### Problem description:
Please restate the data that follows word for word, with the pictures left out.

Stored data

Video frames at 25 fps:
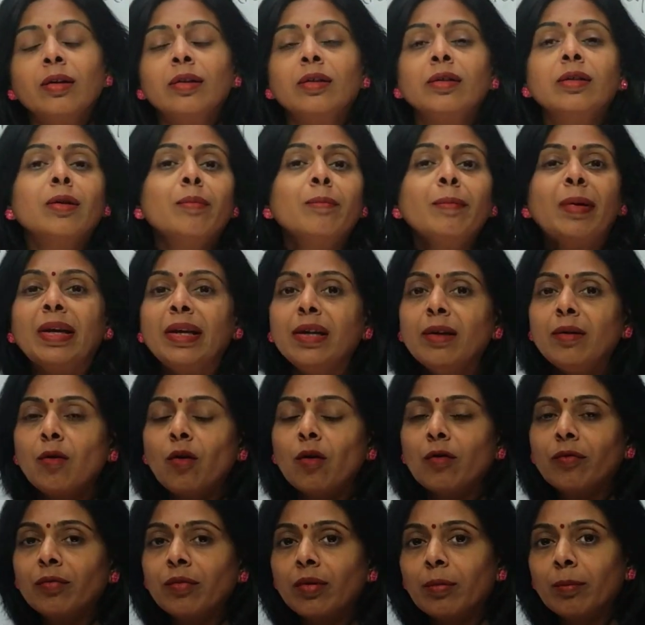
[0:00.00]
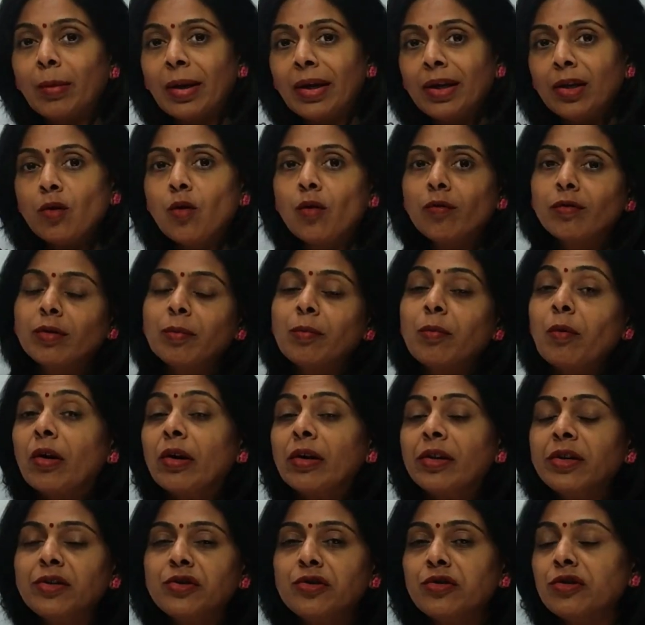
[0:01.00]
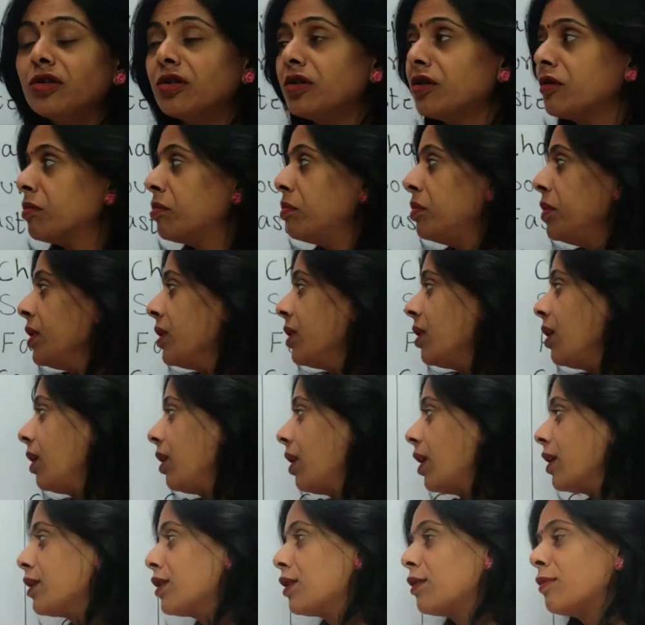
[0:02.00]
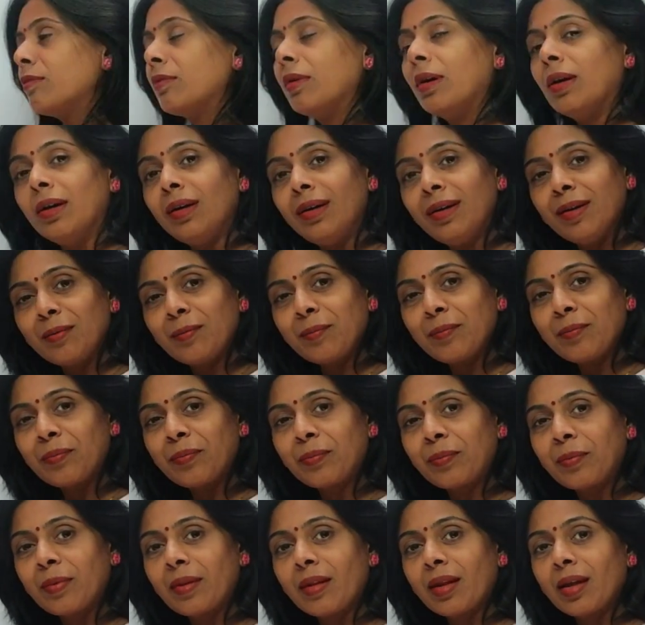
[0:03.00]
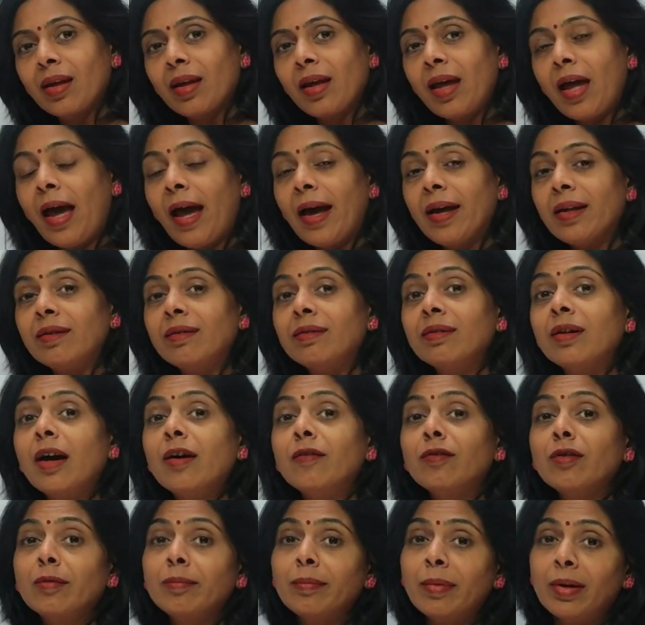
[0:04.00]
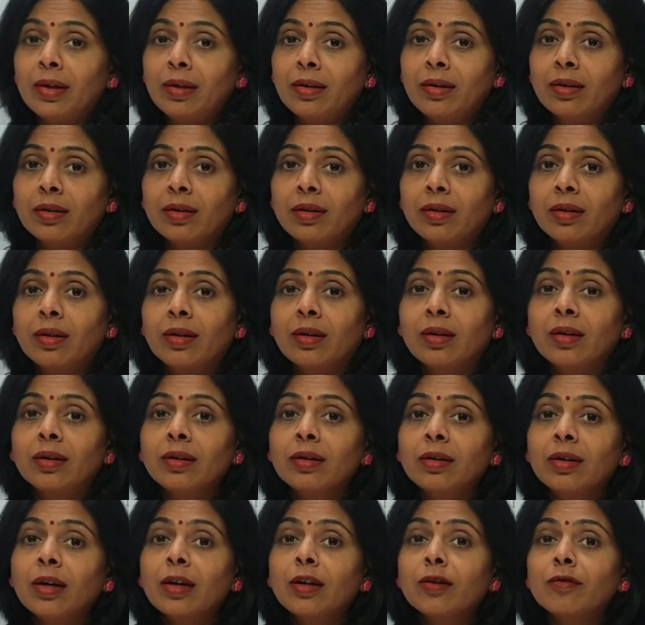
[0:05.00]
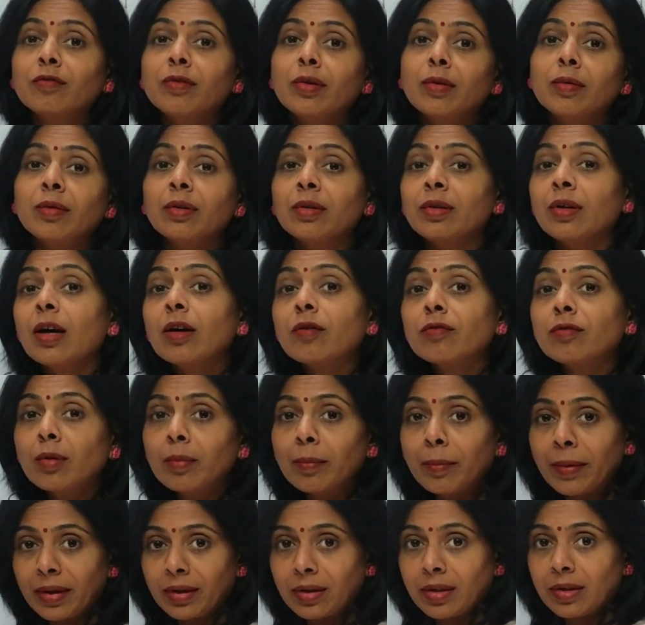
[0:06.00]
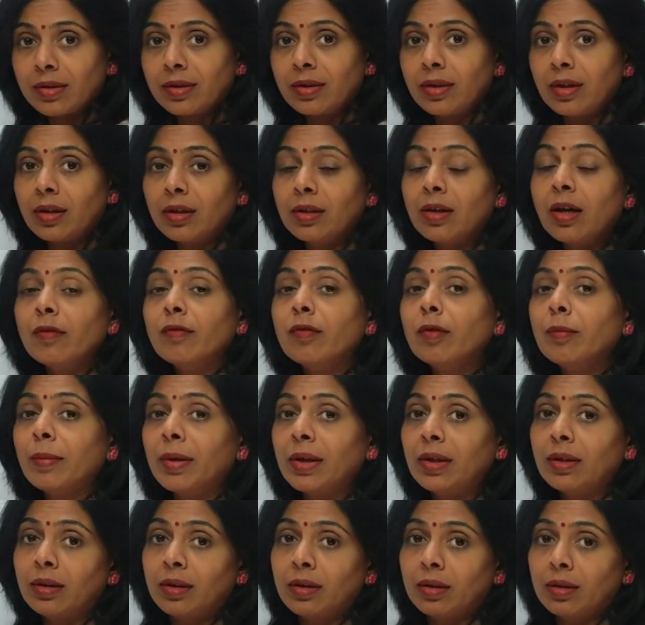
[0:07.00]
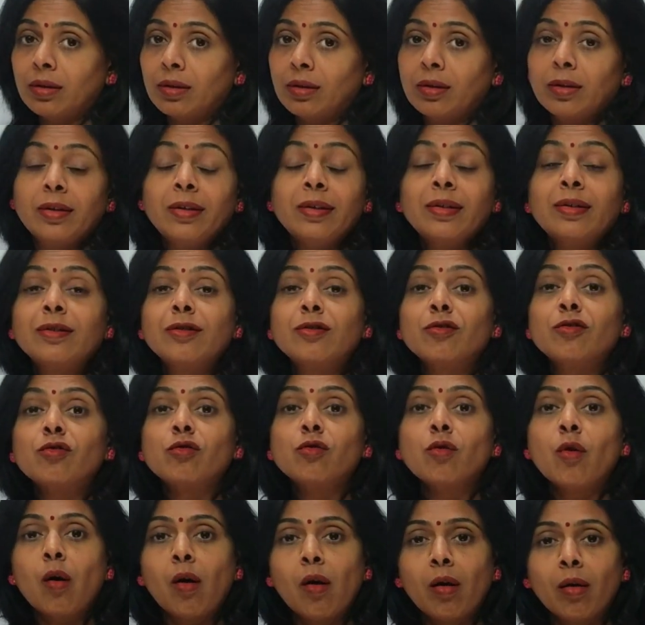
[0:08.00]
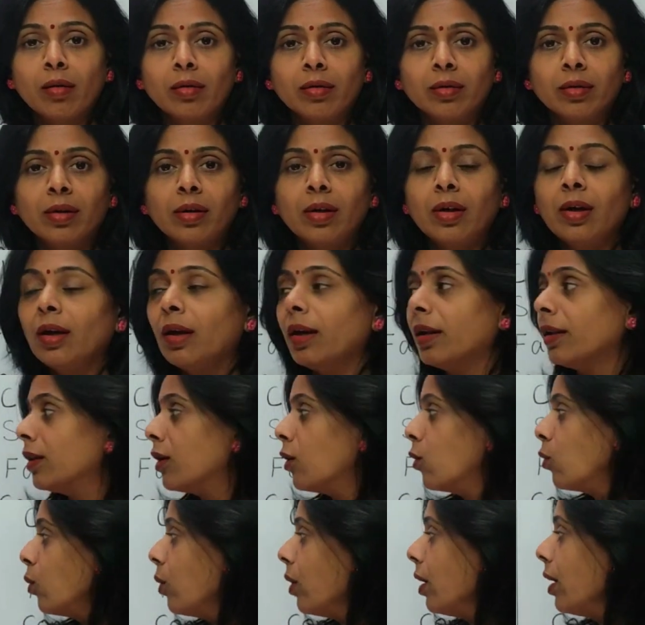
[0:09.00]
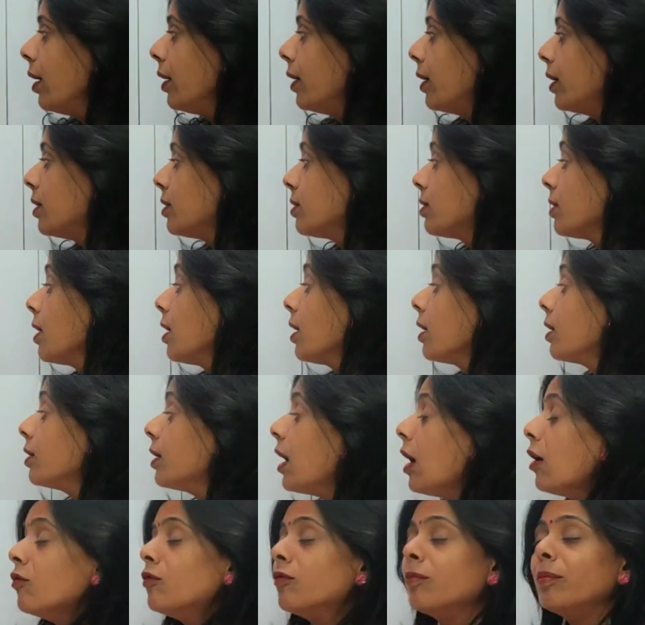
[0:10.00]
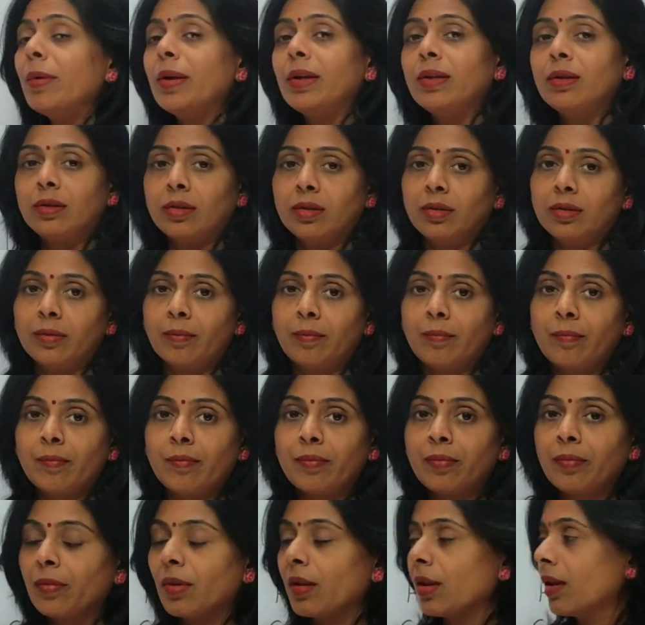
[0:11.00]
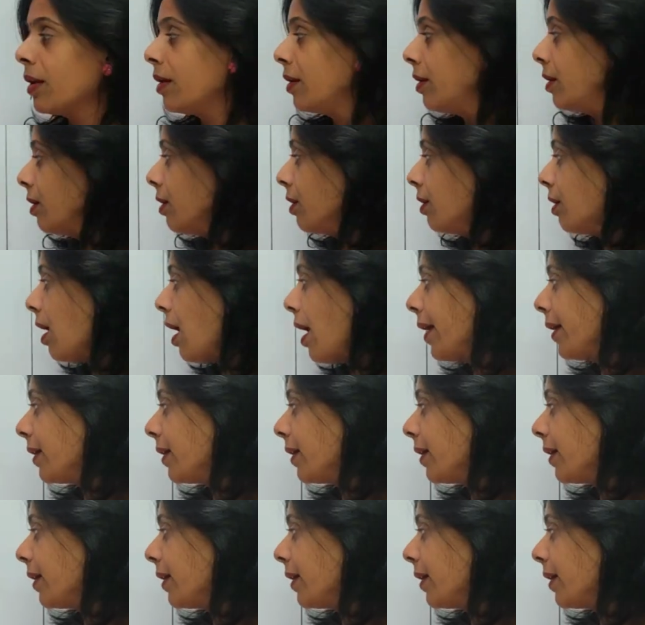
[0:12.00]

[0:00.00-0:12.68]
the many of the politicians speaking this word as government. Government, they say government. It's wrong. The word is government. Here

### Completed exercise:
Video frames at 25 fps:
[0:00.00]
[0:01.00]
[0:02.00]
[0:03.00]
[0:04.00]
[0:05.00]
[0:06.00]
[0:07.00]
[0:08.00]
[0:09.00]
[0:10.00]
[0:11.00]
[0:12.00]

[0:00.00-0:12.68]
the many of the politicians speaking this word as government. Government, they say government. It's wrong. The word is government. Here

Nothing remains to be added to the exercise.